Gambar 9. Abses Submandibula

4.5 ANGINA LUDOVICI Angina ludovici ialah infeksi ruang submandibula berupa selulitis dengan tanda khas berupa pembengkakan seluruh ruang submandibula, tidak membentuk abses, sehingga keras pada perabaan submandibula.

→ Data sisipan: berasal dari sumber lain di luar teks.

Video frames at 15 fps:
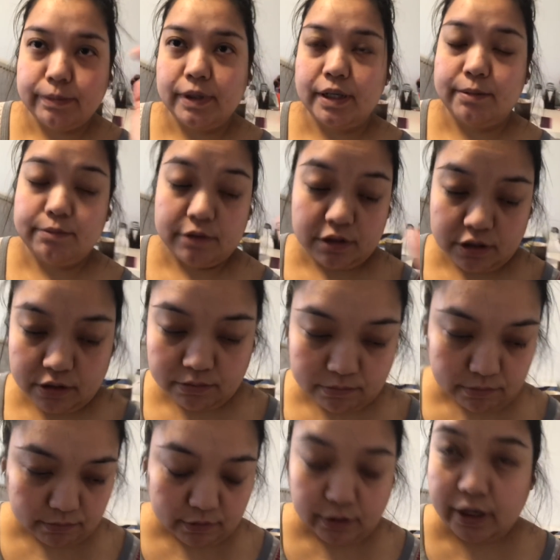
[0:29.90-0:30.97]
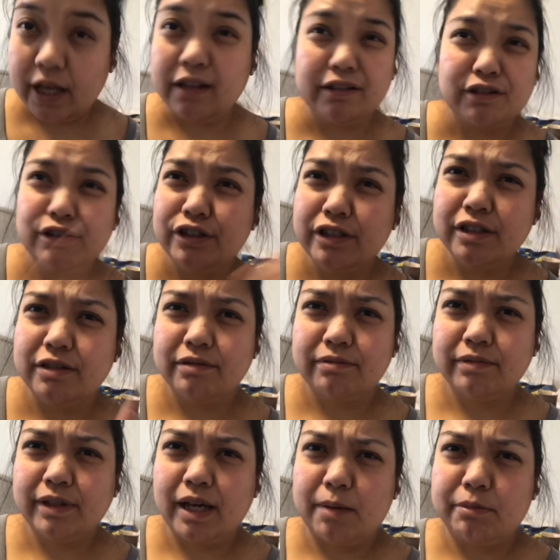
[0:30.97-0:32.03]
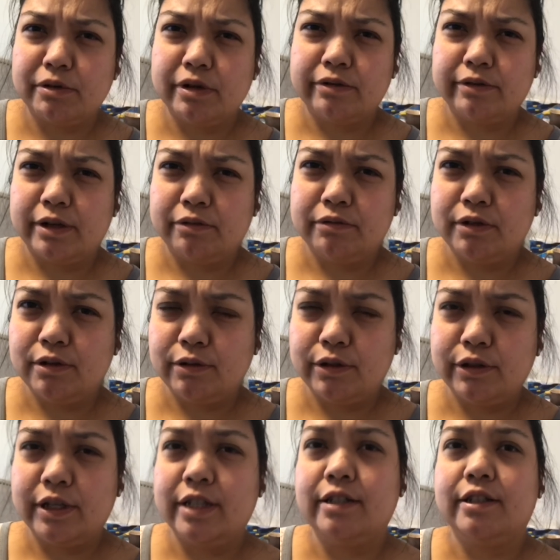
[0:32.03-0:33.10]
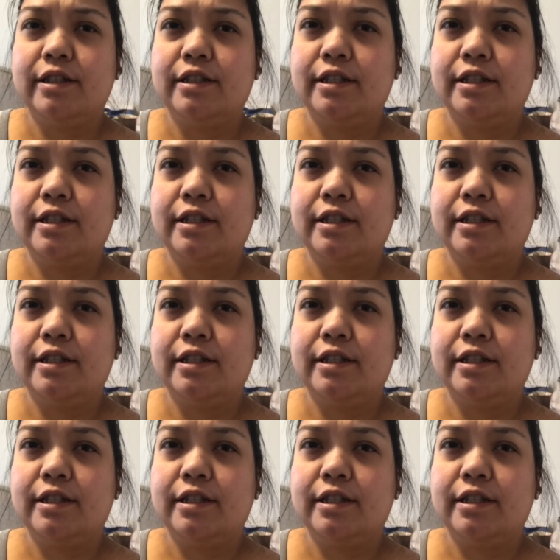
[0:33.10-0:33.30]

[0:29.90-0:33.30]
i'm okay I'll turn the camera around so you guys can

Etiologi Sumber infeksi seringkali berasal dari gigi atau dasar mulut, oleh kuman aerob dan anaerob.

Gejala dan tanda

Terdapat nyeri tenggorok dan leher, disertai pembengkakan di daerah submandibula yang btampak hiperemis dan keras pada perabaan. Dasar mulut membengkak, dapat mendorong lidah ke atas belakang, sehingga menimbulkan sesak napas, karena sumbatan jalan napas.

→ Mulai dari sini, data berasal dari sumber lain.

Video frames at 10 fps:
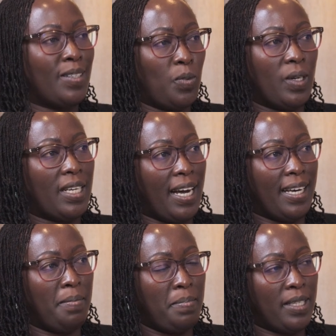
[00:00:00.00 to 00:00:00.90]
is what
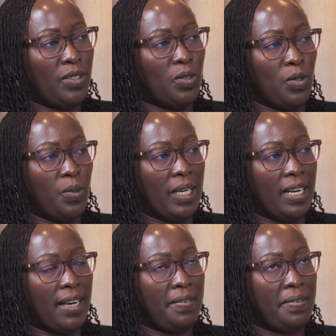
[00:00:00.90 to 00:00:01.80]
I am meant to do
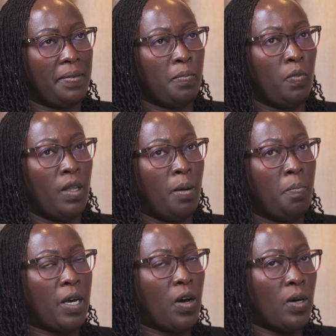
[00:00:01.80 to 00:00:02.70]
in life.
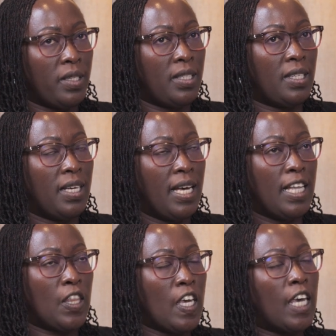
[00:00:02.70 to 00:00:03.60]
Because
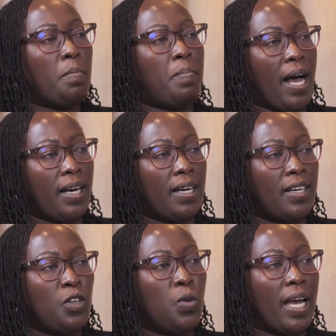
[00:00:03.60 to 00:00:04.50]
thinking back,
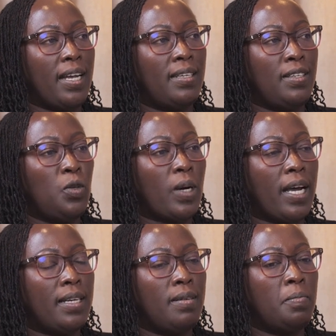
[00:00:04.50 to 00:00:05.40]
you
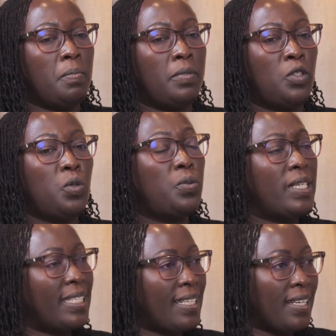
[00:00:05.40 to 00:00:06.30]
can do
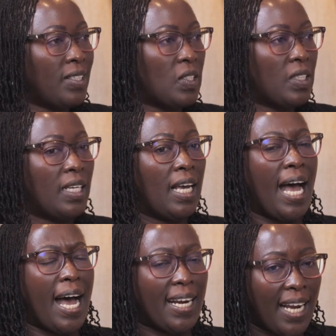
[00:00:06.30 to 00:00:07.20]
research,
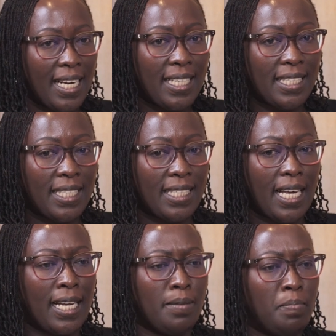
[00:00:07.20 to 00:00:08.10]
analysis,
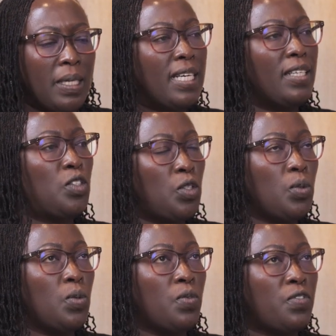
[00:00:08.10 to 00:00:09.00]
and begin
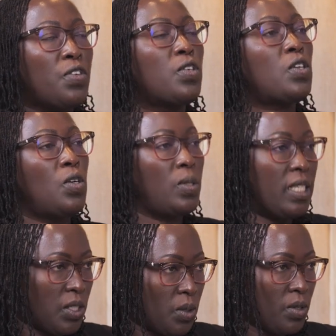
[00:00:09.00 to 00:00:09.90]
to front load
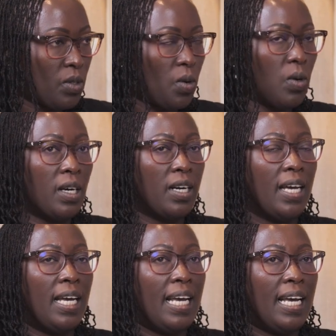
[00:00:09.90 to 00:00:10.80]
issues, or
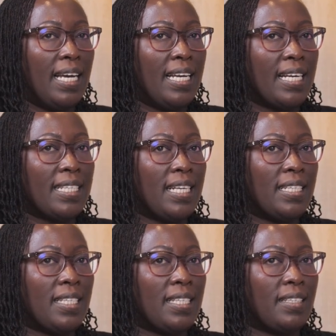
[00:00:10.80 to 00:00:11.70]
in a
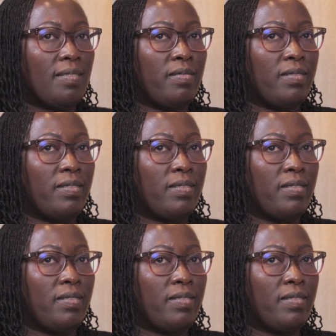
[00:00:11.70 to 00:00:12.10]
sense,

Diagnosis Diagnosis ditegakkan berdasarkan riwayat sakit gigi, mengorek atau cabut gigi, gejala dan tanda klinik. Pada Pseudo Angina Ludovici dapat terjadi fluktuasi.

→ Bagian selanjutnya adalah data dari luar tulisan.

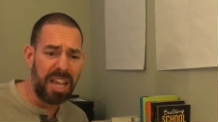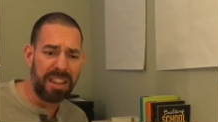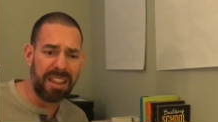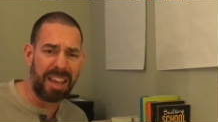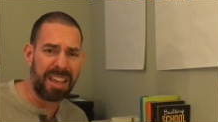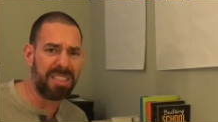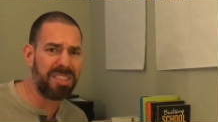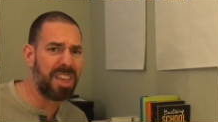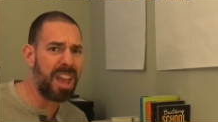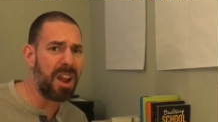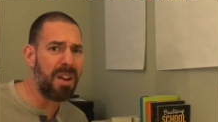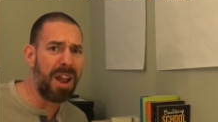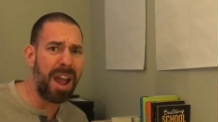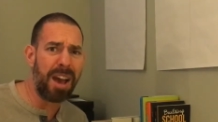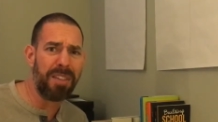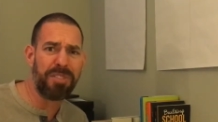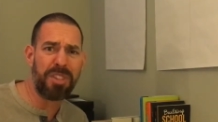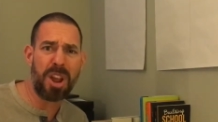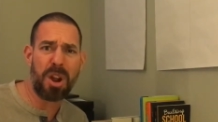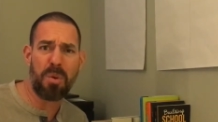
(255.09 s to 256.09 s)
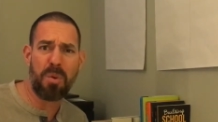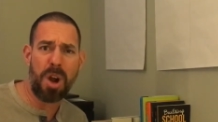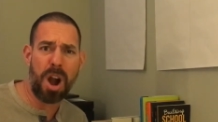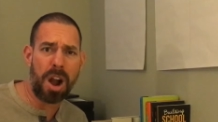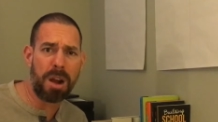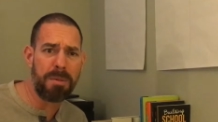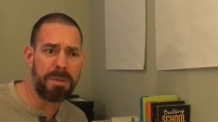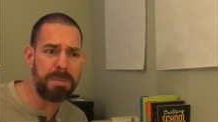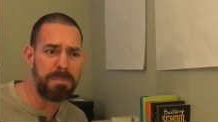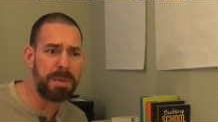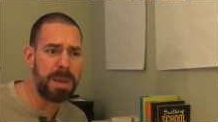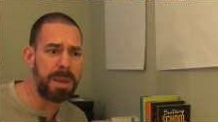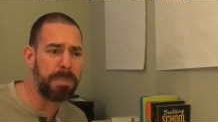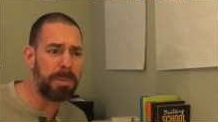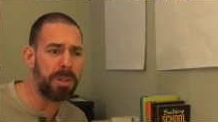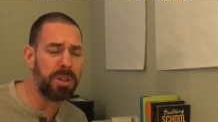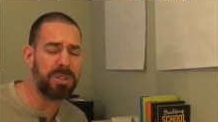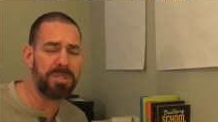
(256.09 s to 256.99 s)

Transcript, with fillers: like they're out there welcoming people.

Terapi Sebagai terapi dapat diberikan antibiotik dosis tinggi untuk kuman aerob dan anaerob, dan diberikan secara parenteral. Selain itu dilakukan eksplorasi yang dilakukan untuk tujuan dekompresi (mengurangi ketegangan) dan evakuasi pus (pada angina Ludovici jarang terdapat pus) atau jaringan nekrosis. Insisi dilakukan di garis tengah secara horizontal setinggi os hioid (3-4 jari di bawah mandibula). Perlu dilakukan pengobatan terhadap sumber infeksi (gigi) untuk mencegah kekambuhan.Pasien dirawat inap sampai infeksi reda.

Komplikasi Komplikasi yang sering terjadi ialah : (1) sumbatan jalan napas, (2) penjalaran abses ke ruang leher dalam lain dan mediastinum, dan (3) sepsis.